= HyMag =

HYMAG (formerly the Hyman Archive) is a British archive of popular publications, based in London.

The archive was established by James Hyman, who for over 30 years has collected magazines, pamphlets, newsletters, brochures, ephemera and other printed material. The theme of Hyman's collecting is 'popular culture in print'. Originally, he began collecting to assist his research at MTV Europe, where he was a script writer and programme producer. This was in a period where, according to Hyman, "magazines were the internet".

As of October 2020, HYMAG's focus was to ensure preservation of the physical archive and digitisation of the entire collection via a crowdfunding page.

==Collection==
Hyman Archive contains over 5,000 individual title publications and over 150,000 individual issues as at April 2019, although the collection is still growing at approximately 30% per annum through daily donations. The collection spans the period 1800s to the present day. More than 55% of the title publications are not to be found in the British Library. Independent publishers represent 75% of the title publications in The Hyman Archive. Condé Nast and Bauer Media are the two largest contributors to the Archive, representing 3% each of the total title publications. Hyman Archive includes a broad-array of subject matter, including film, TV, music, music videos, art, fashion, architecture, interior design, trends, youth, lifestyle, women's and men's magazines, technology, sports, photography, counter-culture, graphics, animation, and comics.

On 1 August 2012, Guinness World Records verified that "The largest collection of magazines consists of 50,953 magazines and belongs to James Hyman (UK), in London". At that time, the collection had 2,312 unique publications amongst the 50,953 magazines. The process of counting the magazines took approximately 128 days as Hyman and Tory Turk worked their way through 450 crates filled with magazines.

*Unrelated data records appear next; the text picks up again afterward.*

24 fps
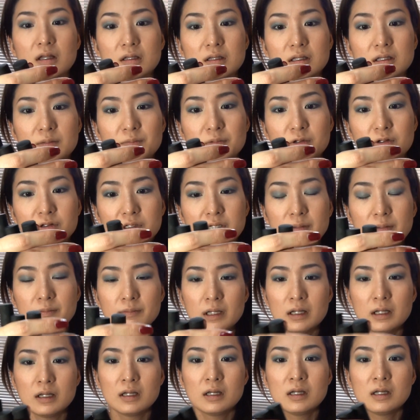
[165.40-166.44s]
lip cream.
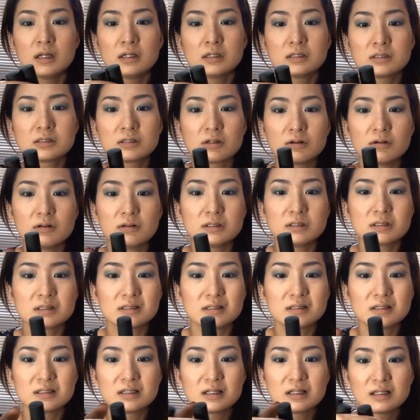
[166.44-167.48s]
So it's,
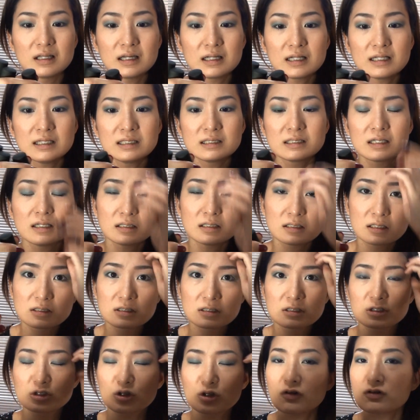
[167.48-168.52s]
like I said, a
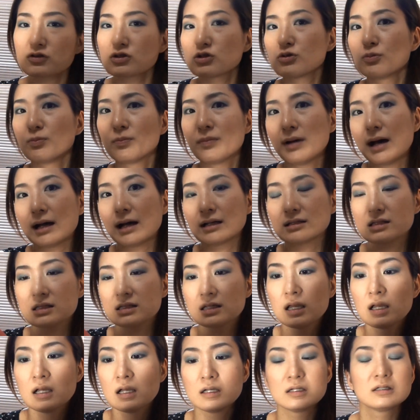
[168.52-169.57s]
soft matte.
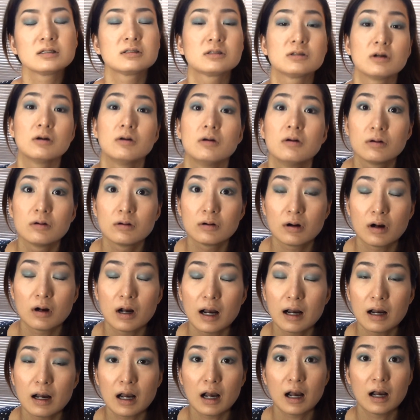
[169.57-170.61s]
So
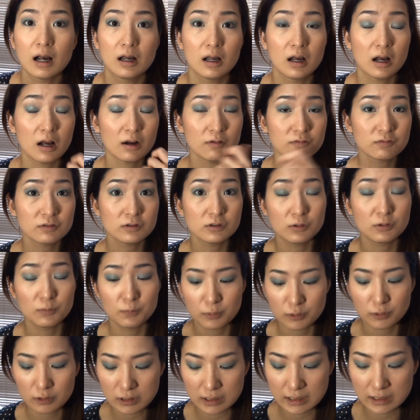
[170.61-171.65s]
after you
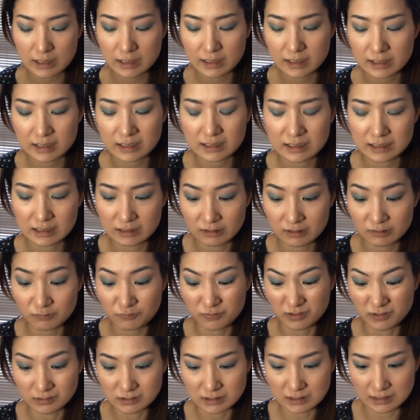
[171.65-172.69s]
put it, it
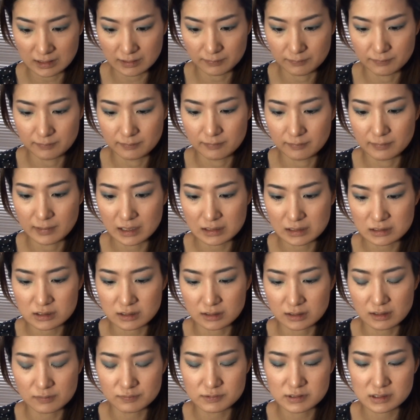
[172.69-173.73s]
feels like a matte
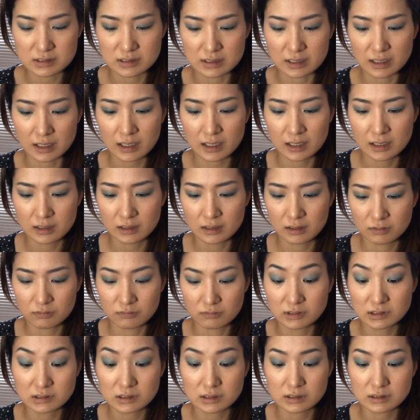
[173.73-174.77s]
lipstick,
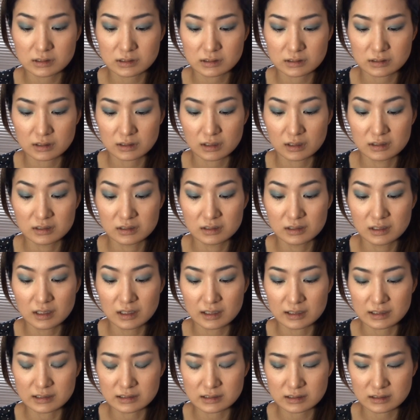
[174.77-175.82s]
which is
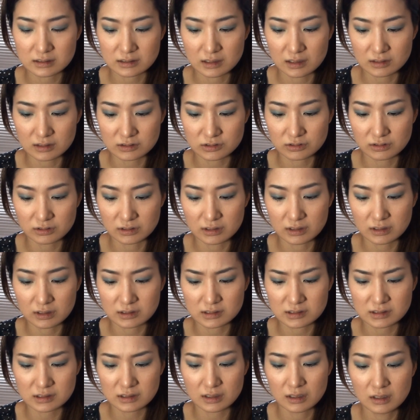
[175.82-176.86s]
nice actually,
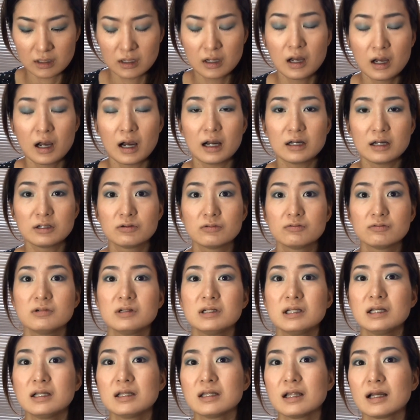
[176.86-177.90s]
because I don't
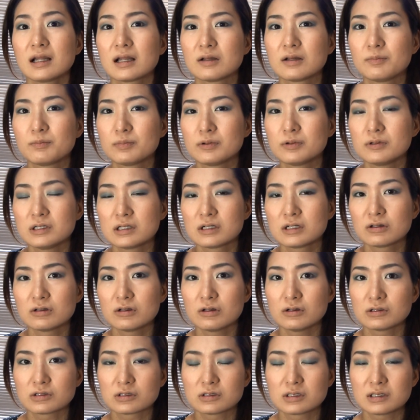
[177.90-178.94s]
really like putting
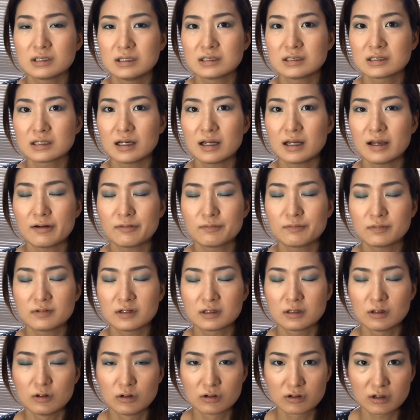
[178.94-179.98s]
gloss since I have the
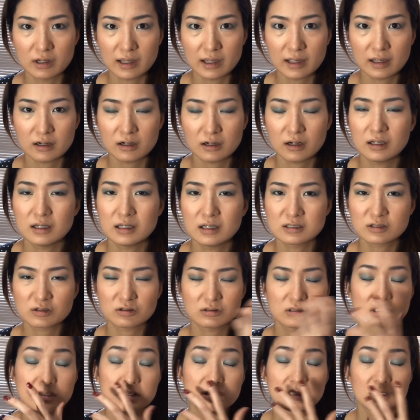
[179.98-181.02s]
long hair and it's
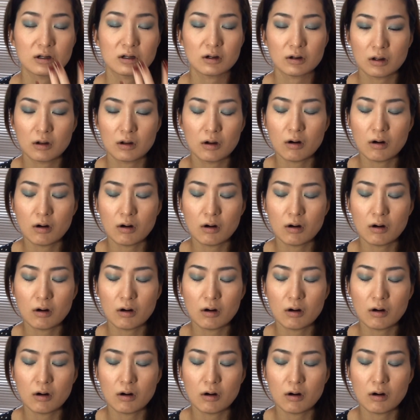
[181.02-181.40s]
gonna stick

In 2018, Hyman Archive obtained the Hans Tasiemka Archive, a large collection of newspaper and magazine clippings that has been a popular resource with British journalists. The archive was maintained by Hans Tasiemka until his death in 1979. It was then managed by his widow Edda Tasiemka until it was transferred in the year before she too died.

==History==
The archive's activity includes loans to broadcast & exhibitions such as the first NME to the BBC for its Britannia series (Pop Charts Britannia: 60 Years of the Top 10), Amazon's pop-up trainer exhibition, the Victoria and Albert Museum's David Bowie Is, Northampton Museum and Art Gallery', "Fashion Galore!", "The Jam: About The Young Idea" at Somerset House and "California: Designing Freedom" and "Electronic: From Kraftwerk To The Chemical Brothers" both at Design Museum

The archive has been profiled in various publications including The New York Times, "All Good Magazines Go To Heaven", Evening Standard, "Inside London's biggest magazine archive"
as well as TV & Radio including ITV News, BBC Radio 2's Jeremy Vine Show, BBC London Live with Vanessa Feltz, TalkRadio with James Max and 'Word In Your Attic' hosted by David Hepworth & Mark Ellen.